• **Your objective**: Output the records below verbatim, minus the pictures.

• **Record excerpts**:
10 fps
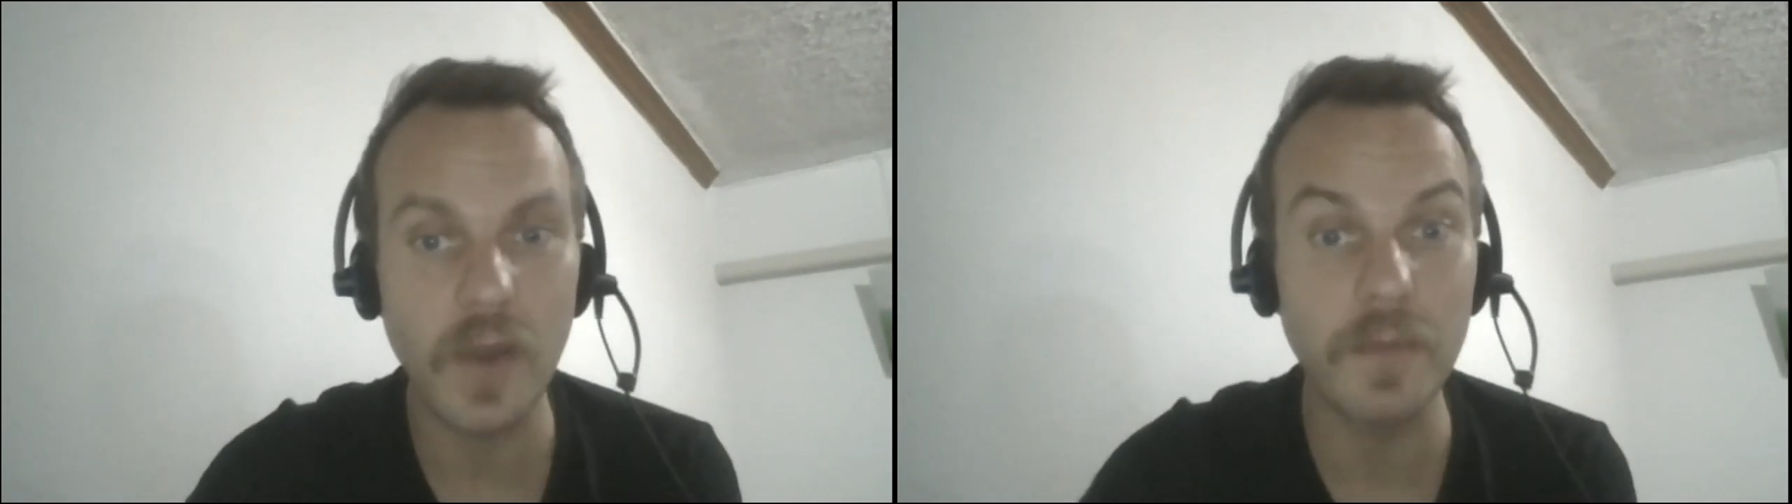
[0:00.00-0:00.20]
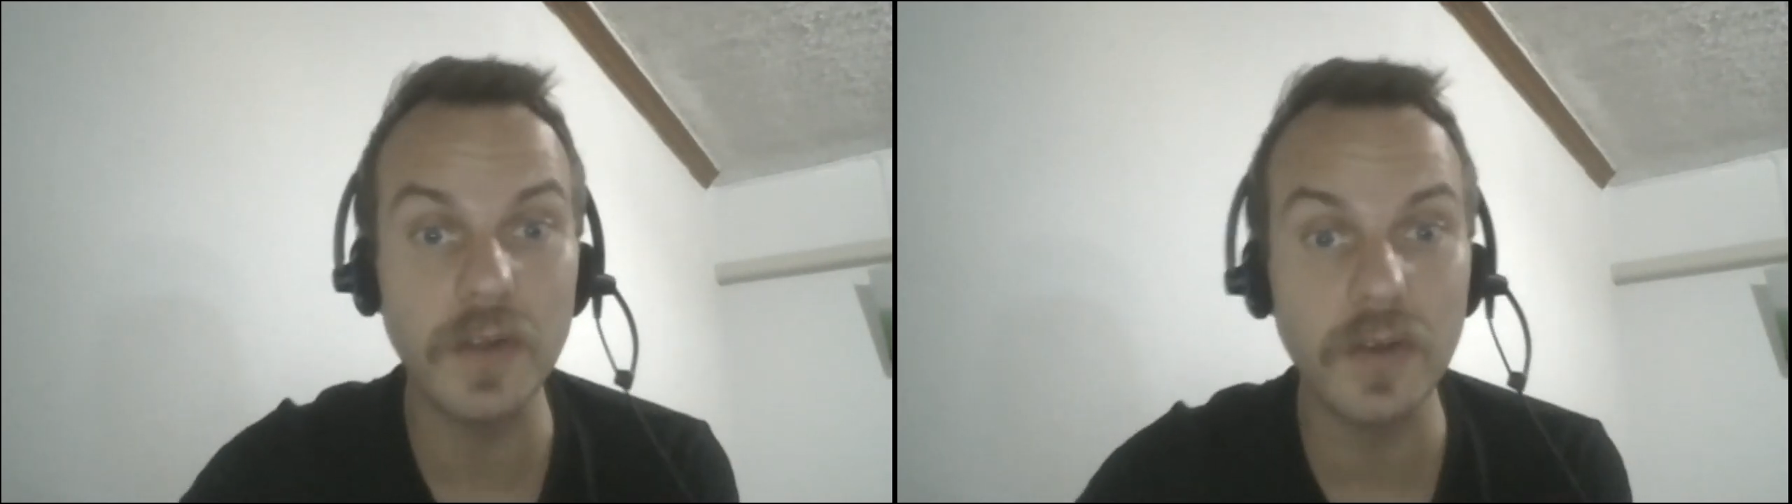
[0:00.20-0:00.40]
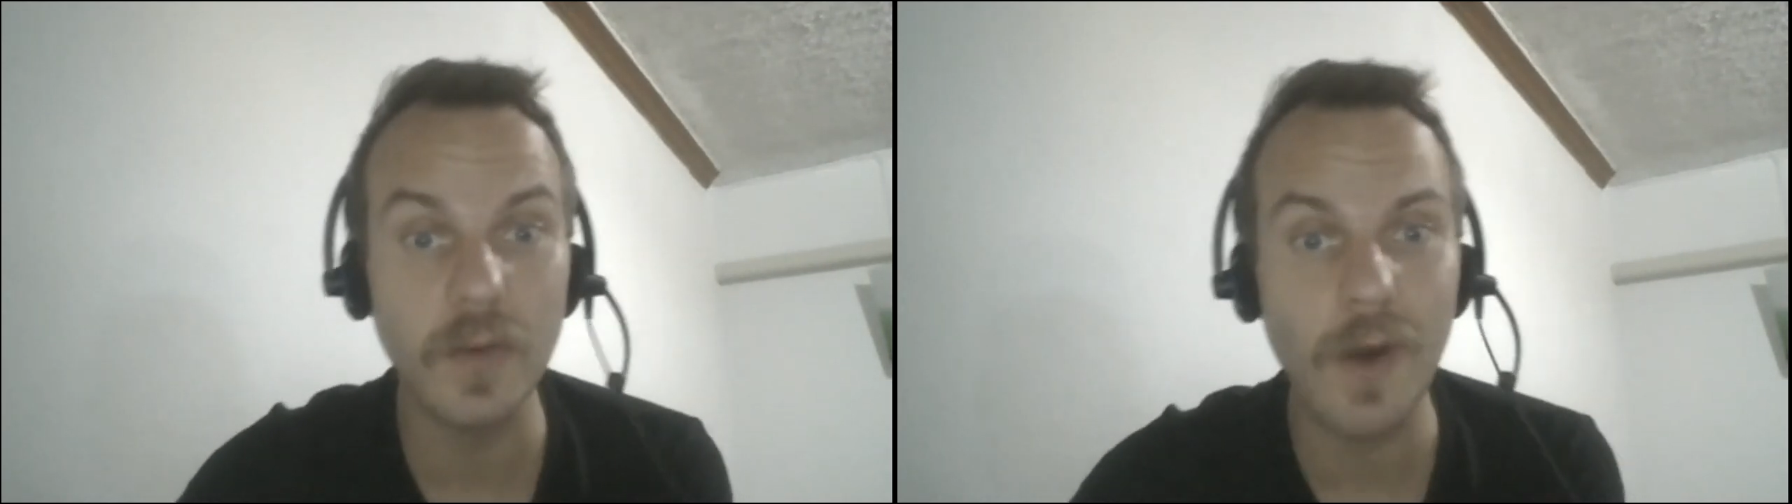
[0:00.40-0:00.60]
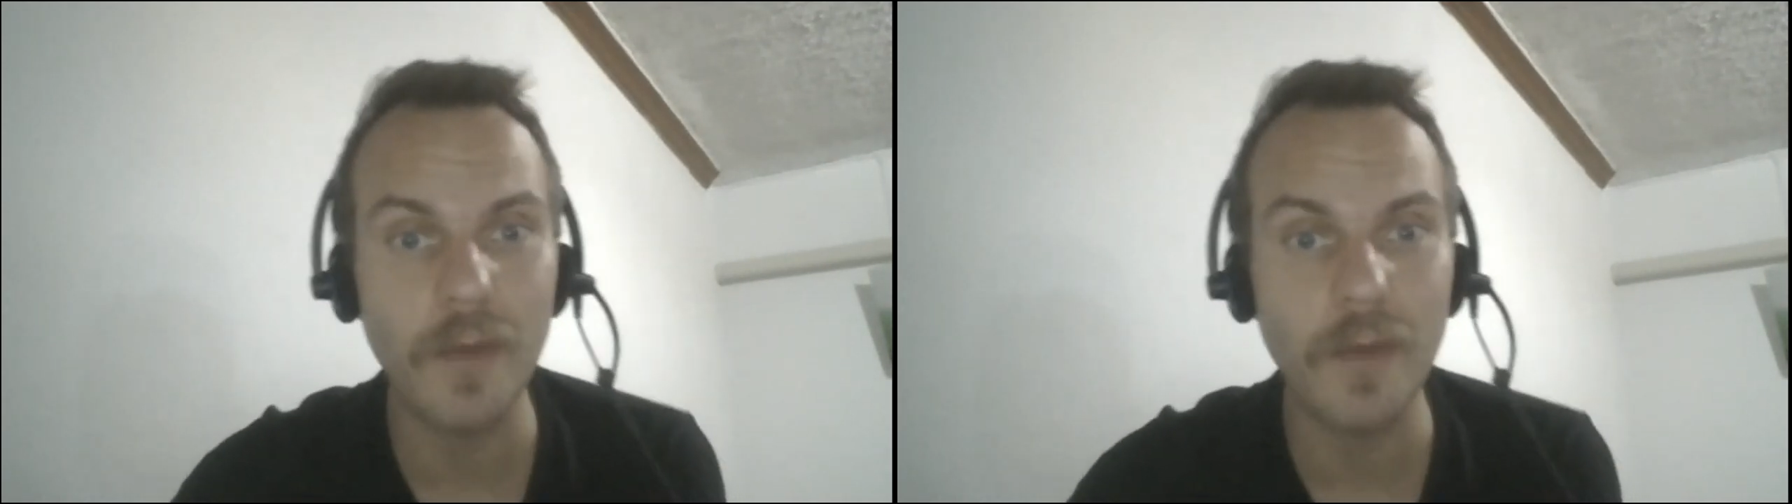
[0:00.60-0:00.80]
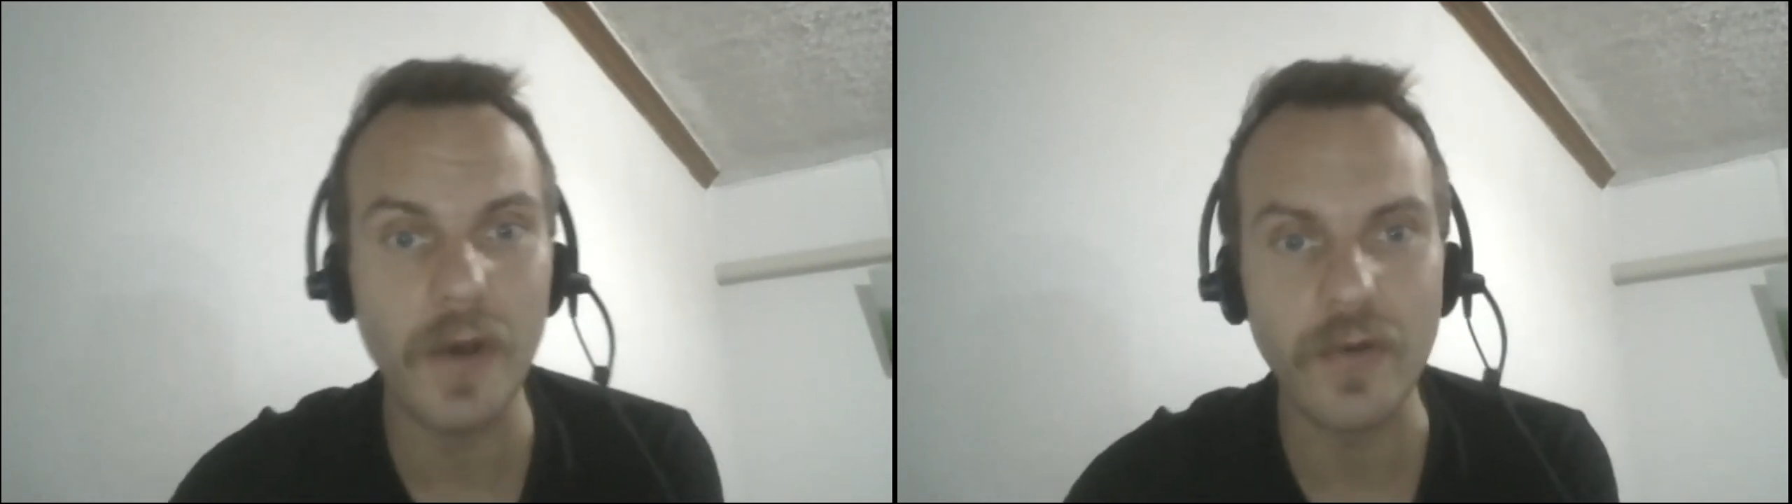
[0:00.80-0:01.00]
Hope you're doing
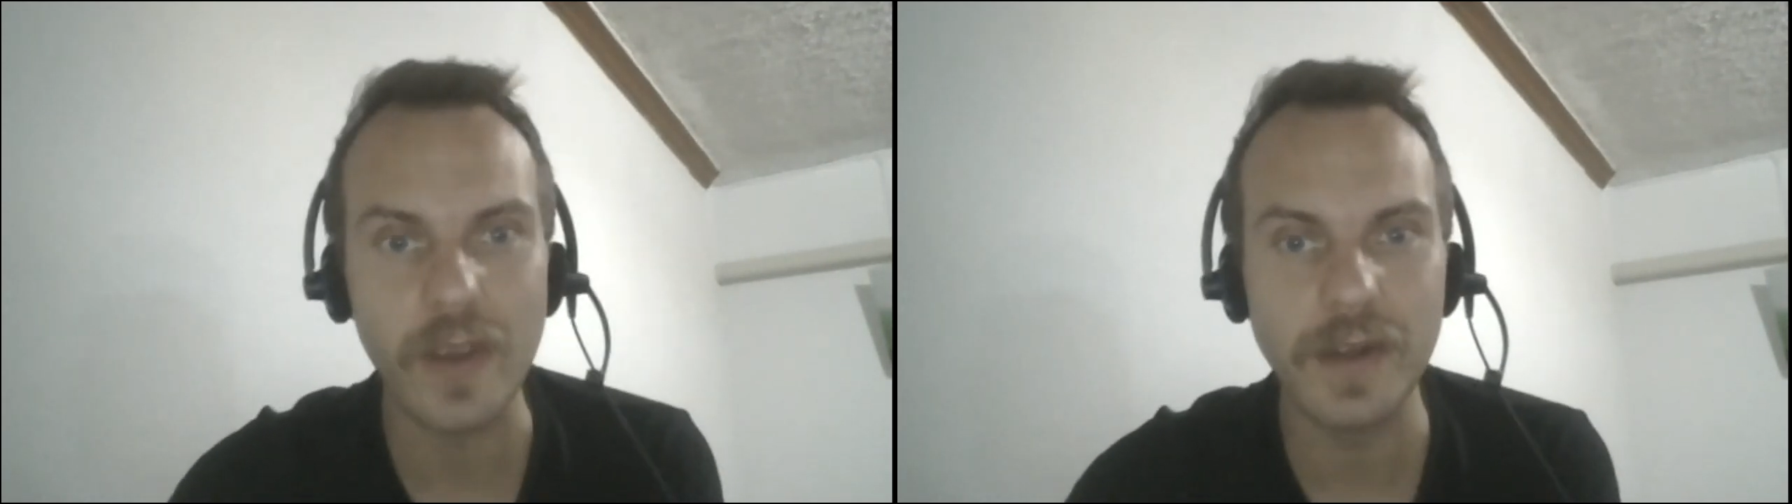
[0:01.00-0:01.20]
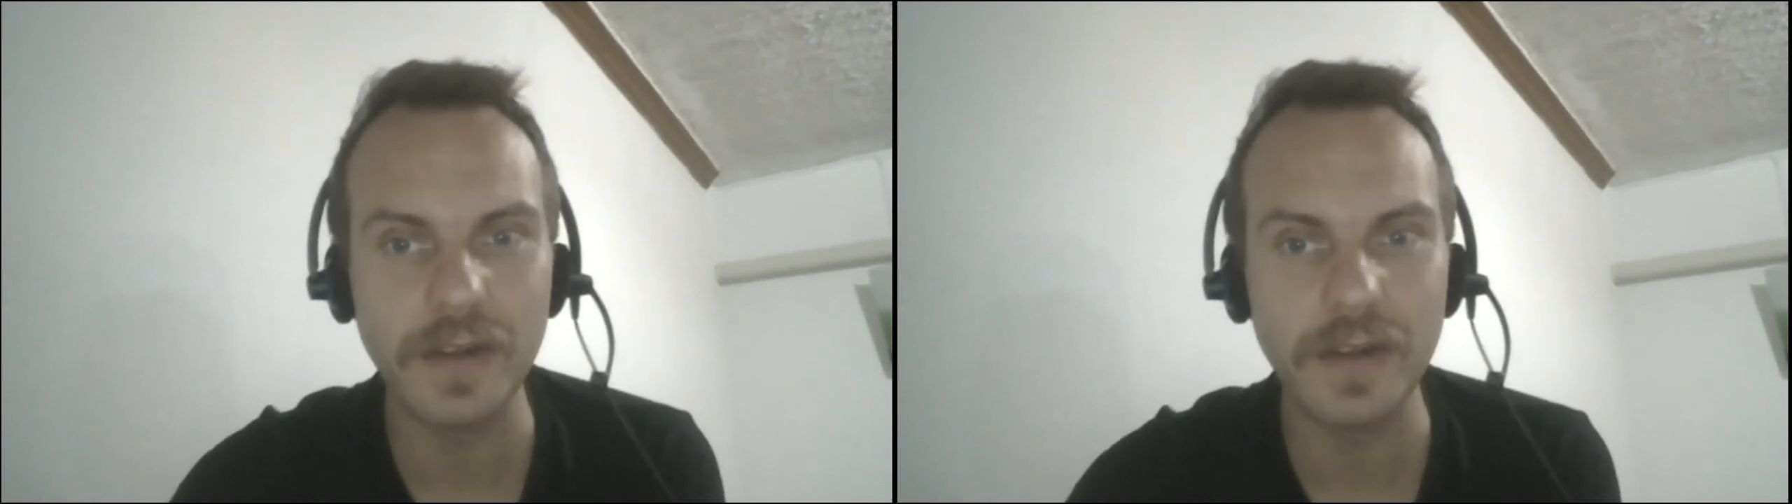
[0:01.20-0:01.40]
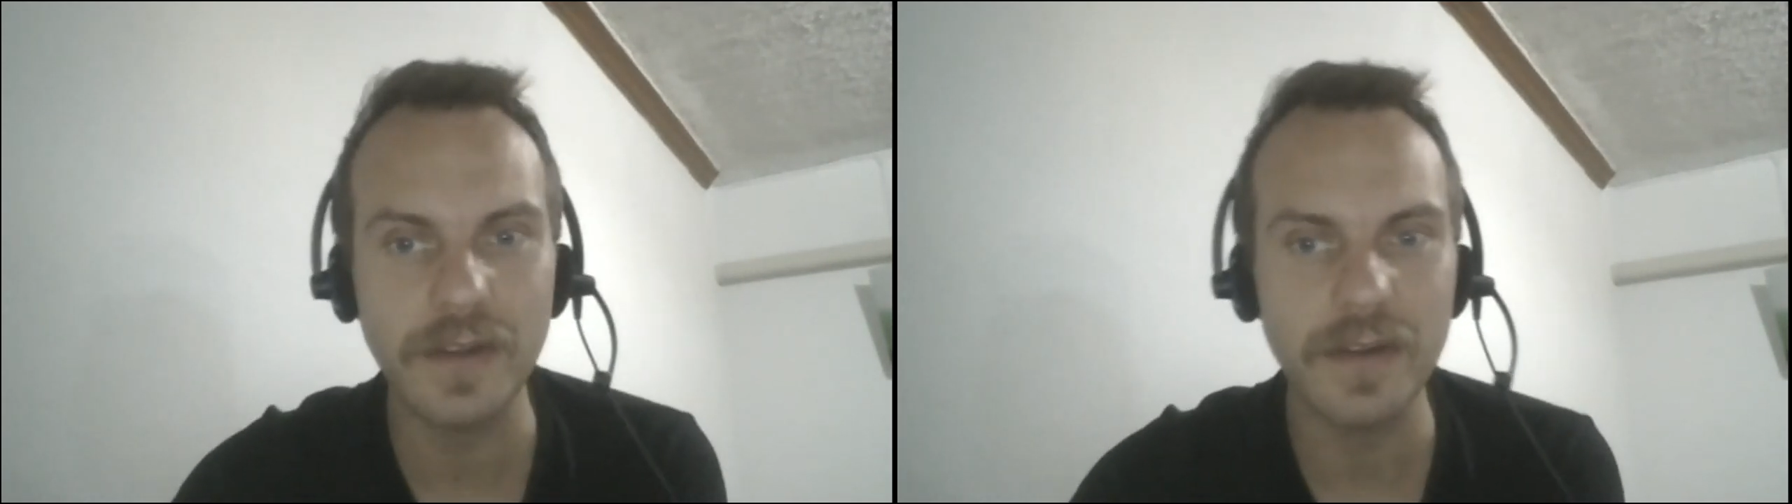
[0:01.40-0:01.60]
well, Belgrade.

• **Output**:
10 fps
[0:00.00-0:00.20]
[0:00.20-0:00.40]
[0:00.40-0:00.60]
[0:00.60-0:00.80]
[0:00.80-0:01.00]
Hope you're doing
[0:01.00-0:01.20]
[0:01.20-0:01.40]
[0:01.40-0:01.60]
well, Belgrade.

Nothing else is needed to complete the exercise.